De padroeiro das crianças a símbolo de heresia: 'cão santo' levou Igreja a tomar decisão drástica; entenda
- Redação Pet Mania
- 28 de mar.
- 3 min de leitura
Popularidade do galgo Saint Guinefort era tanta que motivou repressão da Igreja Católica

A devoção nem sempre conhece as teologias e as razões. Prova disto é a figura incomum de Saint Guinefort, ou Santo Guinefort, um cachorro cultuado por quase 600 anos como padroeiro das crianças na região de Châtillon-sur-Chalaronne, na França. Ele também tinha um dia de festa, comemorado em 22 de agosto, e um santuário onde as mães do vilarejo se prostravam para rezar pela rápida cura de seus filhos. Mas, conforme a sua fama crescia, a Igreja Católica logo reprimiu sua veneração, e o que era tradição se perdeu ao longo dos anos.
Na última edição do Martirológio Romano, o catálogo dos beatos da Igreja, publicado durante o papado de João Paulo II, a Santa Sé reconhece cerca de 7.000 nomes. Embora não inclua uma divisão por gênero, estima-se que 70% destes são homens e 30% mulheres. Entende-se que todos eram humanos, sem exceções. A explicação está na própria Bíblia: os seres humanos teriam sido os únicos criados à imagem e semelhança de Deus. Portanto, somente eles possuem almas imortais.
A lenda de Saint Guinefort
A lenda local conta que Guinefort era o galgo de um cavaleiro que vivia num castelo perto de Lyon. Um dia, o homem saiu para caçar na floresta e deixou seu bebê recém-nascido sob os cuidados de seu fiel cão. Quando voltou, encontrou uma cena assustadora: o berço revirado no chão, sem nenhum vestígio da criança. Com o focinho coberto de sangue, o animal viu seu mestre chegar e se aproximou alegremente para cumprimentá-lo. Para o cavaleiro, não havia dúvida: o animal havia devorado seu filho. Cego de raiva, ele matou o cão. Mais tarde, o homem ouviu o choro de seu bebê, que encontrou atrás do berço ao lado do cadáver de uma cobra venenosa.
Arrependido de seu erro, o cavaleiro colocou o corpo de Guinefort em um poço, cobriu-o com pedras e plantou árvores ao redor. Algumas versões indicam que, como punição divina, seu castelo desmoronou e o cavaleiro perdeu tudo. No lugar onde o cão foi enterrado, nasceu um santo popular e um santuário ao qual as pessoas da região podiam ir em seus momentos de maior necessidade.
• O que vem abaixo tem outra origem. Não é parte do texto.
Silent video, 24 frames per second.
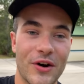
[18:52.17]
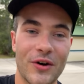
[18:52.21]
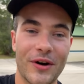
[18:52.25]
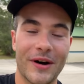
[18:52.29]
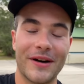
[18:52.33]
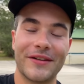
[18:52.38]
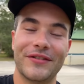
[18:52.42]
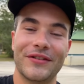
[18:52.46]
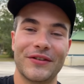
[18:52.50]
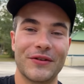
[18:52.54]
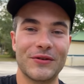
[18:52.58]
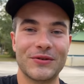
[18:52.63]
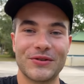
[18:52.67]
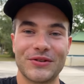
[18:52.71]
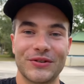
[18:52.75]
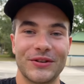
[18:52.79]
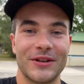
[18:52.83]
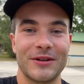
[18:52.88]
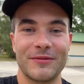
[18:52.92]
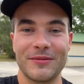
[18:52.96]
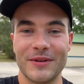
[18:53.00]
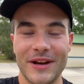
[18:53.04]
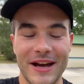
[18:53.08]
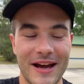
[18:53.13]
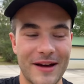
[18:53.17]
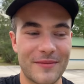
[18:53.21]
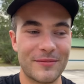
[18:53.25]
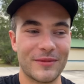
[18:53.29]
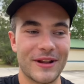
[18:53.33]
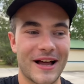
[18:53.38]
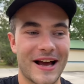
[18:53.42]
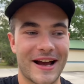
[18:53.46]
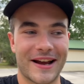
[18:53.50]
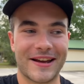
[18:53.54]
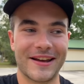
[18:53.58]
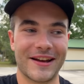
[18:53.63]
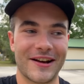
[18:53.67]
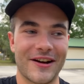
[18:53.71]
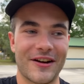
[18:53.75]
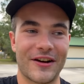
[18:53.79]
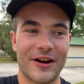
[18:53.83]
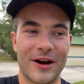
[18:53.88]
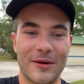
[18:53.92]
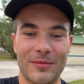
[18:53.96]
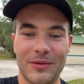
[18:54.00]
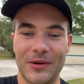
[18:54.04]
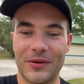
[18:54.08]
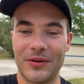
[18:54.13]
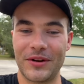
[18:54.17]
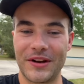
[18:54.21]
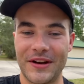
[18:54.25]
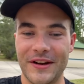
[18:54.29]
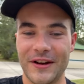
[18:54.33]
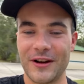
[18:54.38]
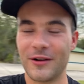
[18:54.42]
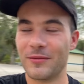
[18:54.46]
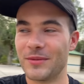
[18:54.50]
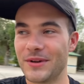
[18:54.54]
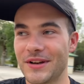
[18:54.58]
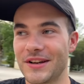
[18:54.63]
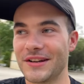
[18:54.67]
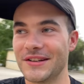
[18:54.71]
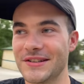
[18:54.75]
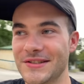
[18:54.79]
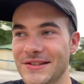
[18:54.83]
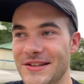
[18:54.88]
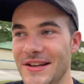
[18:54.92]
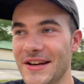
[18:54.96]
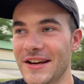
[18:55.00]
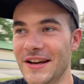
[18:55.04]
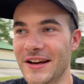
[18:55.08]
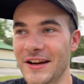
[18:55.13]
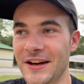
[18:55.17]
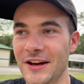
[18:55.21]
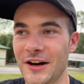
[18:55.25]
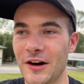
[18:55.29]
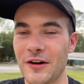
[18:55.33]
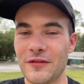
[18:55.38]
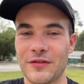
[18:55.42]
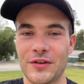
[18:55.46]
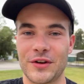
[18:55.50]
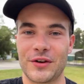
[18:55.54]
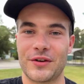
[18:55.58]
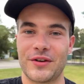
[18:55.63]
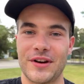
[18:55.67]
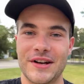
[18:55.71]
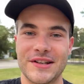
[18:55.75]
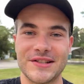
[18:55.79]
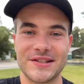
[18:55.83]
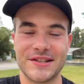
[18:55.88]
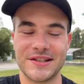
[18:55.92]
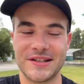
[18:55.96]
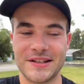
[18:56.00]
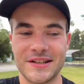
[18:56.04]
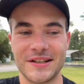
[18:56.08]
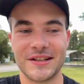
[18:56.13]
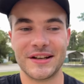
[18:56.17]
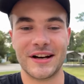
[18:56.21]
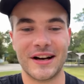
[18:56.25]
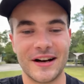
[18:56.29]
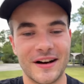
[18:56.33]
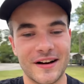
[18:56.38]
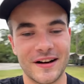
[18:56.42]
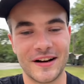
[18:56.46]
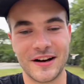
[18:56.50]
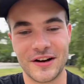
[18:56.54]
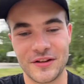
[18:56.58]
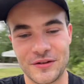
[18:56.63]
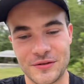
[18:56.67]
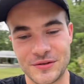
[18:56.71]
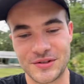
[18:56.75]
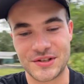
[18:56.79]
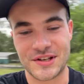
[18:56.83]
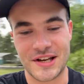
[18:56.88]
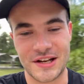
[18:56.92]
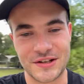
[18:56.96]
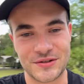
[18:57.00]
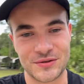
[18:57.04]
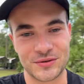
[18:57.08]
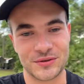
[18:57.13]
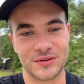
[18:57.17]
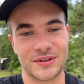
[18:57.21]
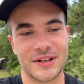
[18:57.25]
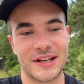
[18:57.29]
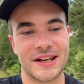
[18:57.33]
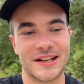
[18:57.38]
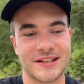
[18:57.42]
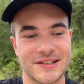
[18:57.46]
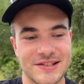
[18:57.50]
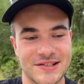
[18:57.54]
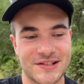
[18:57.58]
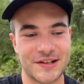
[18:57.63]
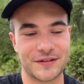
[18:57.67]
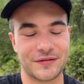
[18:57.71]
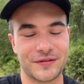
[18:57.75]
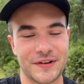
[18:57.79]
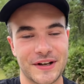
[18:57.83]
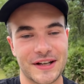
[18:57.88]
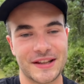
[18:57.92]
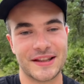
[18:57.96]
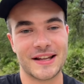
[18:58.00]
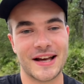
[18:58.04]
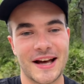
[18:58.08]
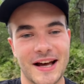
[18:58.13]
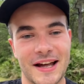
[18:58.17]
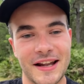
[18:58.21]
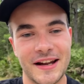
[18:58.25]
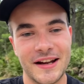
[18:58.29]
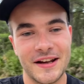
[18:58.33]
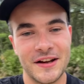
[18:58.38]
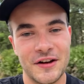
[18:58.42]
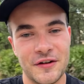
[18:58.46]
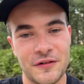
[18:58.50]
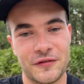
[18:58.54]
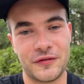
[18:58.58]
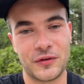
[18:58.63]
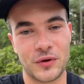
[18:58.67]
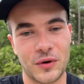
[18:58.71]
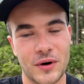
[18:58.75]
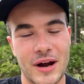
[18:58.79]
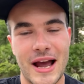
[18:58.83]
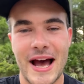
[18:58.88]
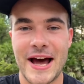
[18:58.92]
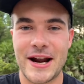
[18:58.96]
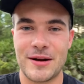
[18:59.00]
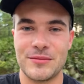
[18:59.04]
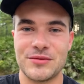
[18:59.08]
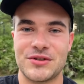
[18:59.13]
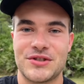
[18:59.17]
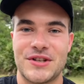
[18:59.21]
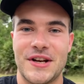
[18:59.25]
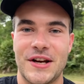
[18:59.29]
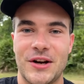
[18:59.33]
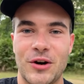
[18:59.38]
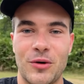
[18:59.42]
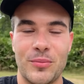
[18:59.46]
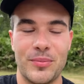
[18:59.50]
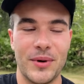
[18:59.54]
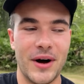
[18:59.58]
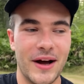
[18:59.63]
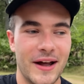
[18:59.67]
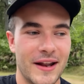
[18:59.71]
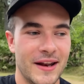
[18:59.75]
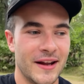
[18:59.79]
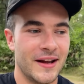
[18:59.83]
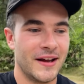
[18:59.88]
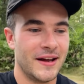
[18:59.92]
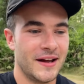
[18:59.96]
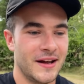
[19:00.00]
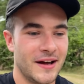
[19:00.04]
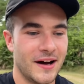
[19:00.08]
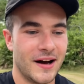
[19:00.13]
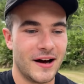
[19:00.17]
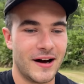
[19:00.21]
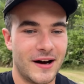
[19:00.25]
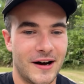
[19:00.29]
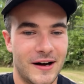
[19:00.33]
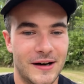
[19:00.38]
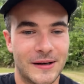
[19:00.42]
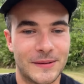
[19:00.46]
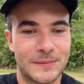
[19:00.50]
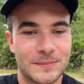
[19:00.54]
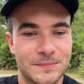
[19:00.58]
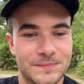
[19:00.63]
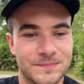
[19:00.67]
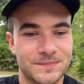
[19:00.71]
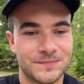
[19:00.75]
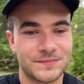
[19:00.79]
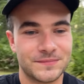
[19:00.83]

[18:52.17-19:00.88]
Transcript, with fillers: I usually am lacking on uploading here because of the crazy uh, other scheduling and stuff like that for Adam's channel. But um,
A popularidade de Saint Guinefort era tanta que a Igreja decidiu enviar o inquisidor dominicano Esteban de Bourbon à França para investigar o fenômeno. Com o apoio da Diocese de Lyon, a autoridade ordenou a destruição dos ossos do cão e do santuário dedicado à sua memória. Ele também proibiu sua veneração sob pena de excomunhão.
A ameaça do frade, contudo, não funcionou de imediato. Muitos camponeses locais continuaram a ir até a floresta entregar a saúde de seus filhos ao canino "abençoado". Paradoxalmente, o que Bourbon tentou apagar só sobreviveu graças ao seu relato sobre Saint Guinefort, no Tractatus de diversis materiis predicabilibus.
Com o passar do tempo, o culto a Saint Guinefort começou a desaparecer. No início do século XX, ele havia se tornado pouco mais do que uma superstição. Acredita-se que a última vez que alguém adorou o cão nos arredores de Lyon foi no final da década de 1930, pouco antes da Segunda Guerra Mundial.
Em 2015, o Papa Francisco publicou a encíclica Laudato si. Por lá, o Santo Padre afirmou que “a vida eterna será uma maravilha compartilhada, onde cada criatura, luminosamente transformada, tomará seu lugar e terá algo a contribuir para os pobres que são definitivamente libertados”. “Toda criatura”, escreveu o pontífice argentino. Não apenas os humanos. É verdade que um cachorro não pode ser canonizado. Agora, pelo menos, ele tem direito a um lugar no céu.